Several new plant taxa are recognized and described from the Lower Devonian (Pragian) Formation of southeastern Yunnan province, P.R. China. Documented for the first time are the occurrence of the trimerophyte Psilophyton, by a small, simply organized form, and the lycopsid Baragwanathia. A much dichotomized fertile branch system is identified as Hedeia sinica, sp. nov, representing the only well-documented occurrence of this taxon outside of Australia. A new plant, quite different from presently known ones, consists of naked dichotomizing axes and strobilar regions. Sporangia are elongate-oval, dehisce along their distal margin, are oriented at 90 to the axis, and are partially covered by sterile structures. One of these is fused to the abaxial sporangial surface, extending beyond the sporangium and terminating in an acuminate tip. Less easily interpreted is an apparent second sterile appendage, located just above the sporangium and partly surrounding the sporangium at its base.
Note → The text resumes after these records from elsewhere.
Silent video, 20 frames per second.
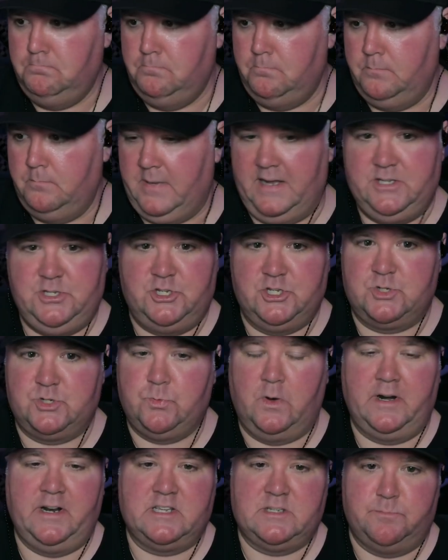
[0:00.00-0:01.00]
I just
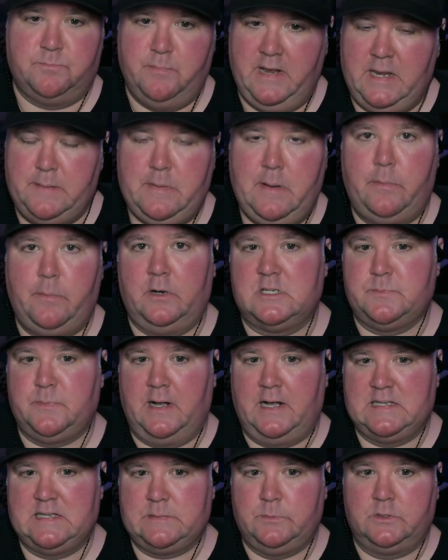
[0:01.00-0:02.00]
want as many people as
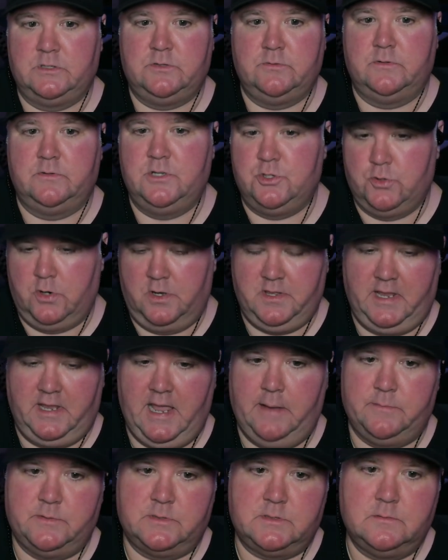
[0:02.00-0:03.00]
possible to enjoy the
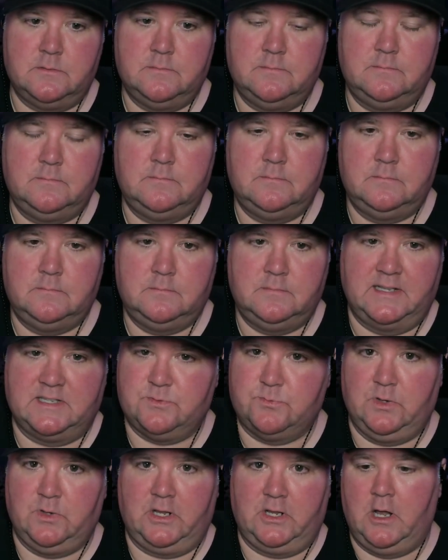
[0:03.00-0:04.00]
games. That's
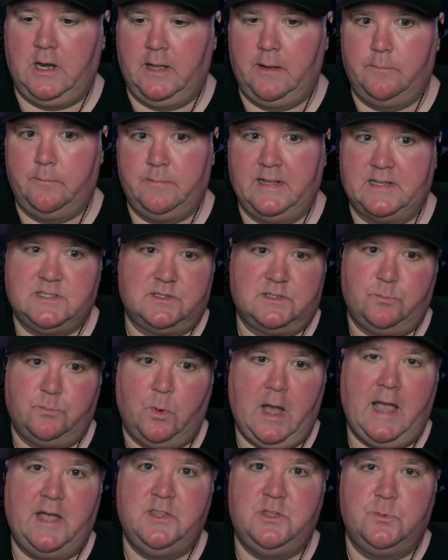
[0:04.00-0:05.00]
really that's
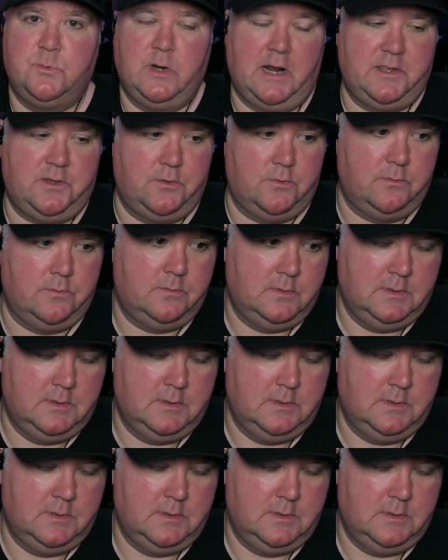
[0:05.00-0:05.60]
why I do what I do.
If correctly interpreted, this type of organization is not known >from other Lower Devonian plants in which sporangia are aggregated into strobili and is more comparable to that seen in younger lycopsids. Continuing research indicates that this flora is quite diverse and of considerable interest in having a mixture of taxa known from coeval sediments in Laurussia and Australia as well as several endemic forms.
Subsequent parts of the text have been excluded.